Data listing:

══════════

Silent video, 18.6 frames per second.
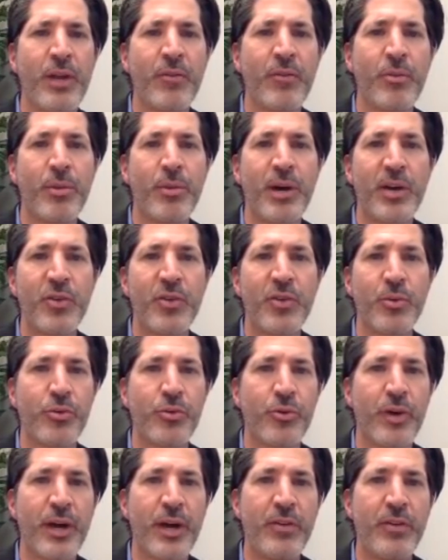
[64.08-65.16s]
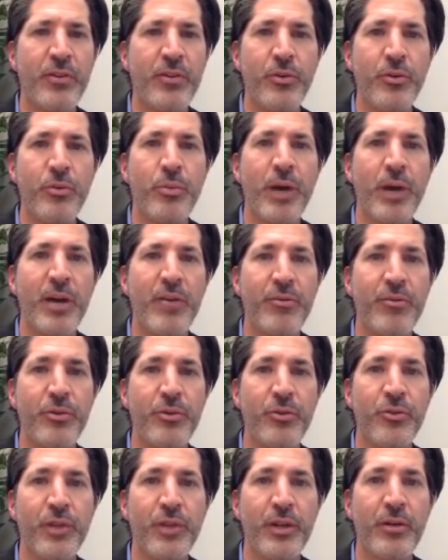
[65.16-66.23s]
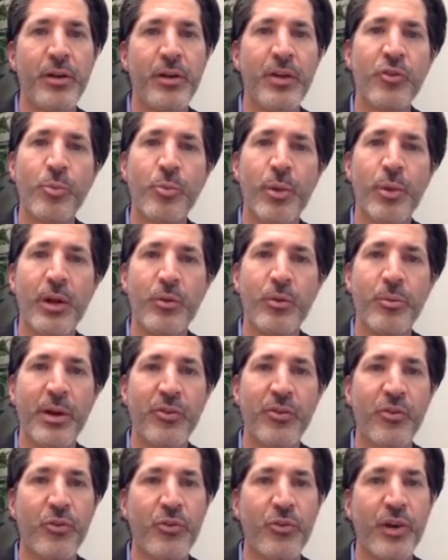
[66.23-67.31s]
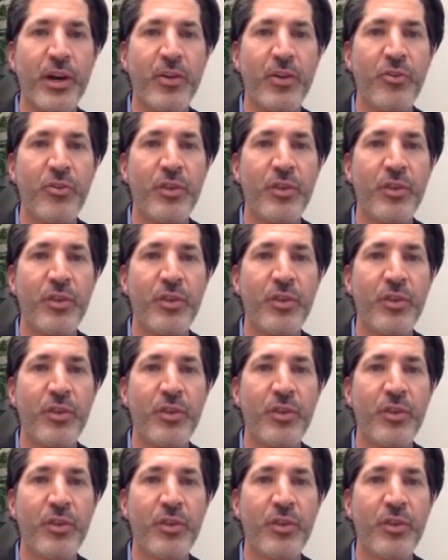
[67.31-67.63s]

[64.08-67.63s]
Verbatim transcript: whenever possible, try to buy foods that are not sprayed with pesticides.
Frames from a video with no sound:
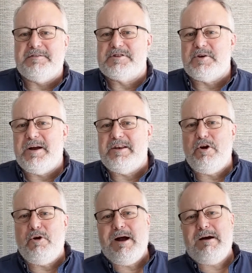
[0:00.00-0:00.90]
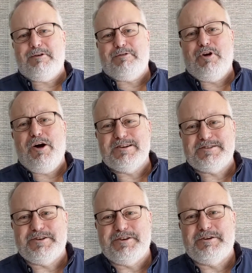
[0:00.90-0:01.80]
so I know how to talk
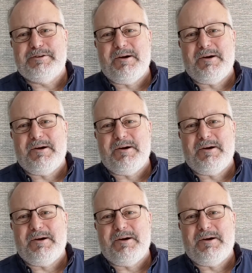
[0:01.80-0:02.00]
to you.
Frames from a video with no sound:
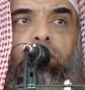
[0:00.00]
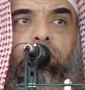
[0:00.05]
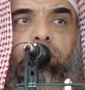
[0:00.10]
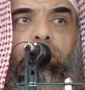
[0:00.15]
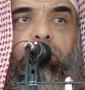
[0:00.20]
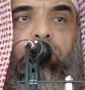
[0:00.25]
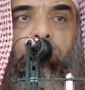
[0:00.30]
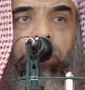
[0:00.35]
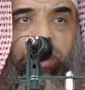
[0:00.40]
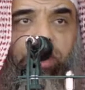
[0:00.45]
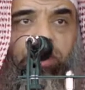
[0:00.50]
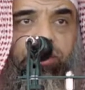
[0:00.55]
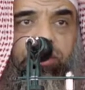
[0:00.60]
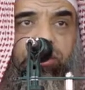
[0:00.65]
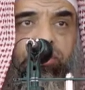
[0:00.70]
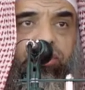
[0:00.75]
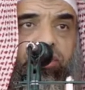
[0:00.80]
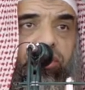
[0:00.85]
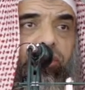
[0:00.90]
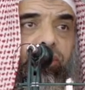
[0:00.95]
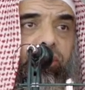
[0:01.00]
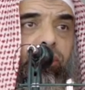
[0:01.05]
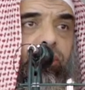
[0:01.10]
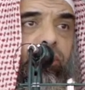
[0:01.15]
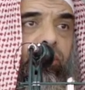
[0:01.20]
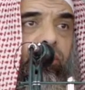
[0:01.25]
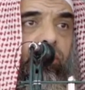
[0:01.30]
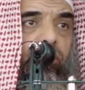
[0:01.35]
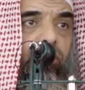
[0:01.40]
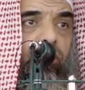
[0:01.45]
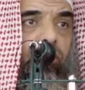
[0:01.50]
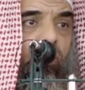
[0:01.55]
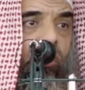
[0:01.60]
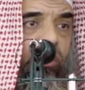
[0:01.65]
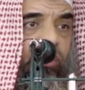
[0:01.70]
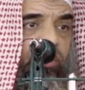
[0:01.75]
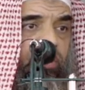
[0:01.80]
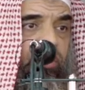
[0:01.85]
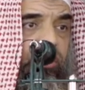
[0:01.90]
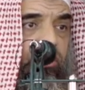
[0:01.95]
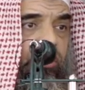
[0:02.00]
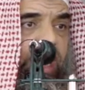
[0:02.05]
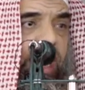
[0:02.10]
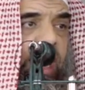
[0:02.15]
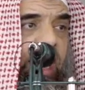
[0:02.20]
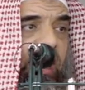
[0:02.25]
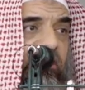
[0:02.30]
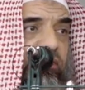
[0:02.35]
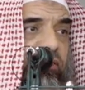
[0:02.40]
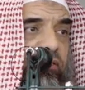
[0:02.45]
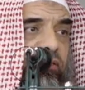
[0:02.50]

The main concern one should have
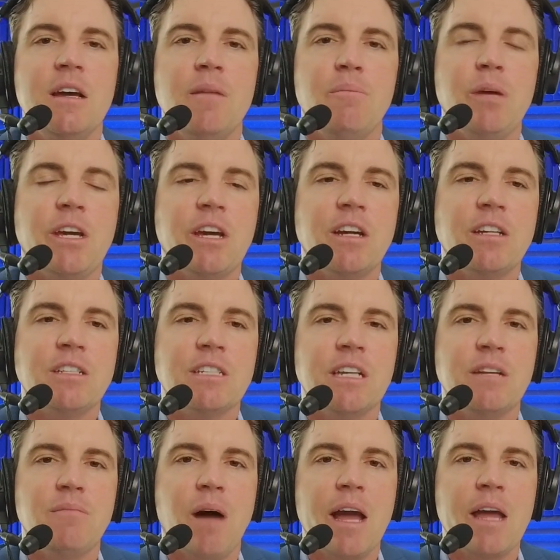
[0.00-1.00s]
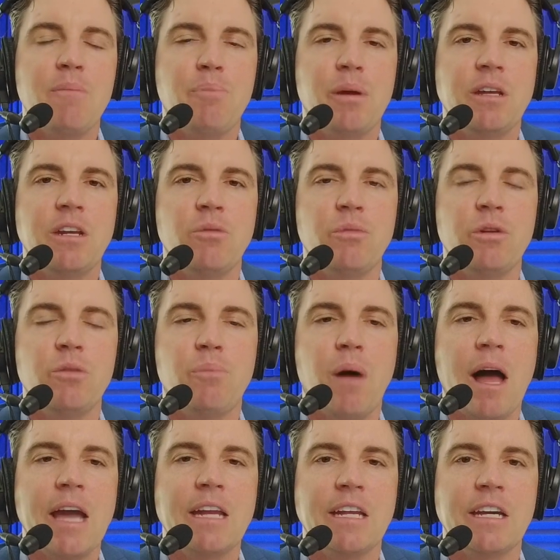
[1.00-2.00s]
because, in my opinion, when you
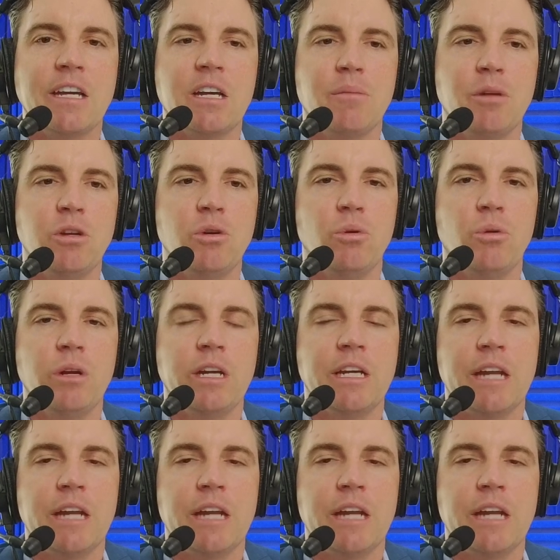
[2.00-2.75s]
buy an income annuity,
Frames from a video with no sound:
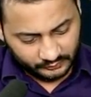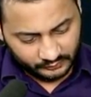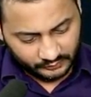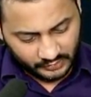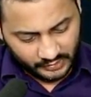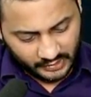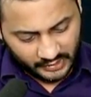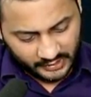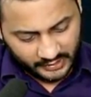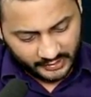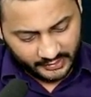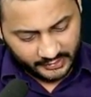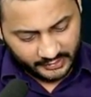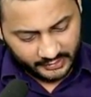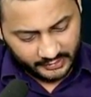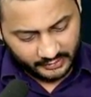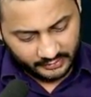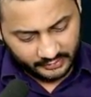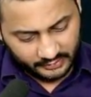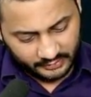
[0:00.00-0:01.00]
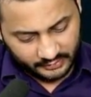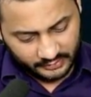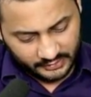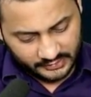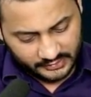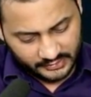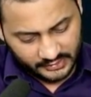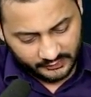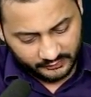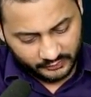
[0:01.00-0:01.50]
And
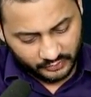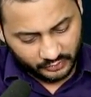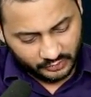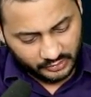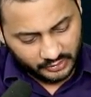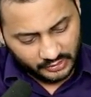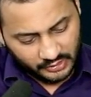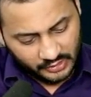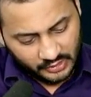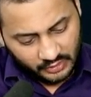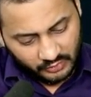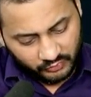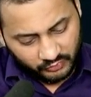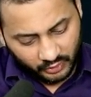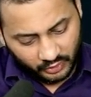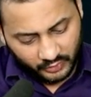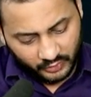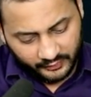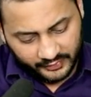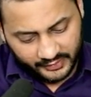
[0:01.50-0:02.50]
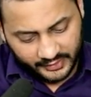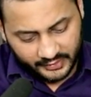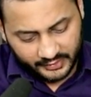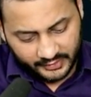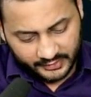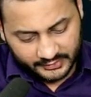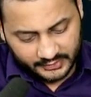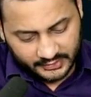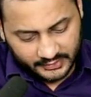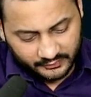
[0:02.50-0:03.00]
let's have a look. Following data
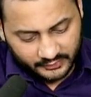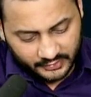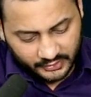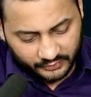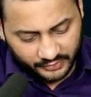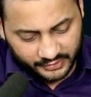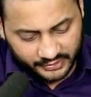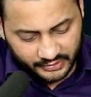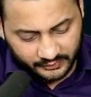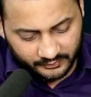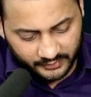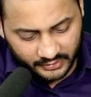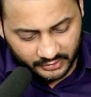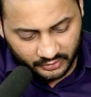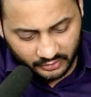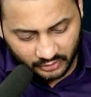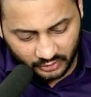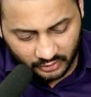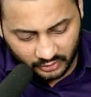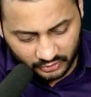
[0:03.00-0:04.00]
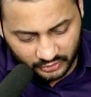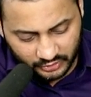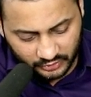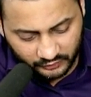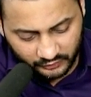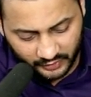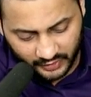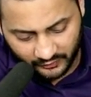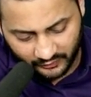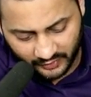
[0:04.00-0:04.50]
is given to estimate the cost of
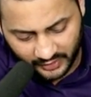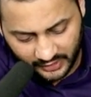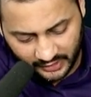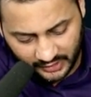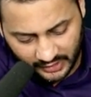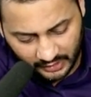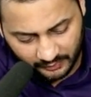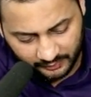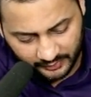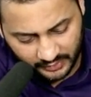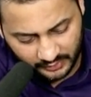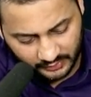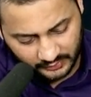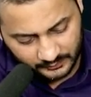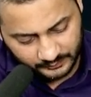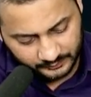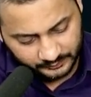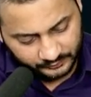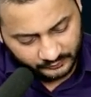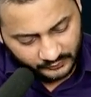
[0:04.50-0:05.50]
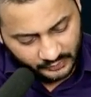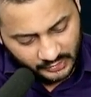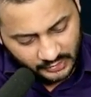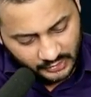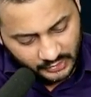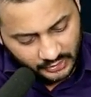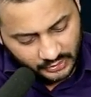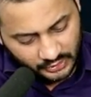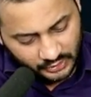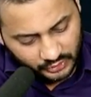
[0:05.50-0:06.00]
equity capital.
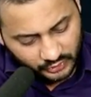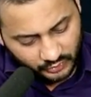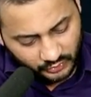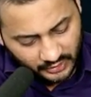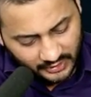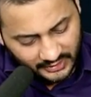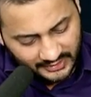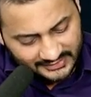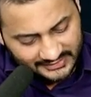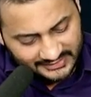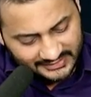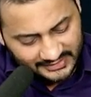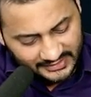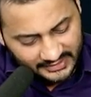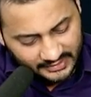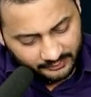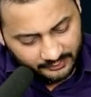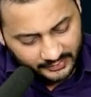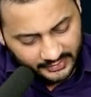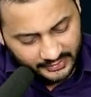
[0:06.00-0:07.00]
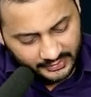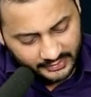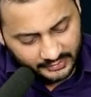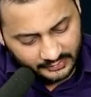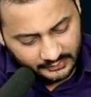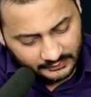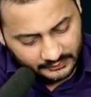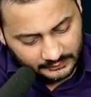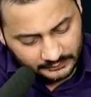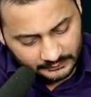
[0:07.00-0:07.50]
So asset beta,
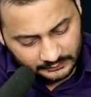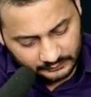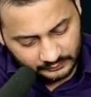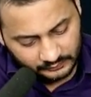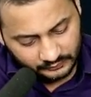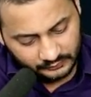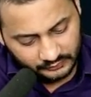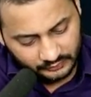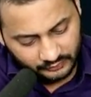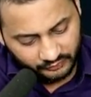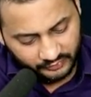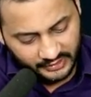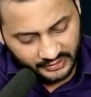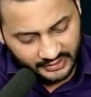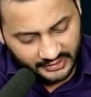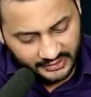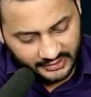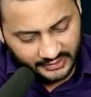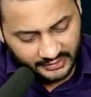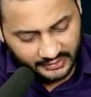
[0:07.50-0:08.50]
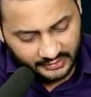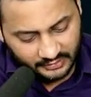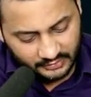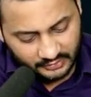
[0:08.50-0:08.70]
we need,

══════════

What needs to be done: Could you repeat, exactly, only the lines above starting at the one that has "[0:00.00-0:01.00]" and stopping after the one that has "[0:06.00-0:07.00]", without the pictures?

Response below:
[0:00.00-0:01.00]
[0:01.00-0:01.50]
And
[0:01.50-0:02.50]
[0:02.50-0:03.00]
let's have a look. Following data
[0:03.00-0:04.00]
[0:04.00-0:04.50]
is given to estimate the cost of
[0:04.50-0:05.50]
[0:05.50-0:06.00]
equity capital.
[0:06.00-0:07.00]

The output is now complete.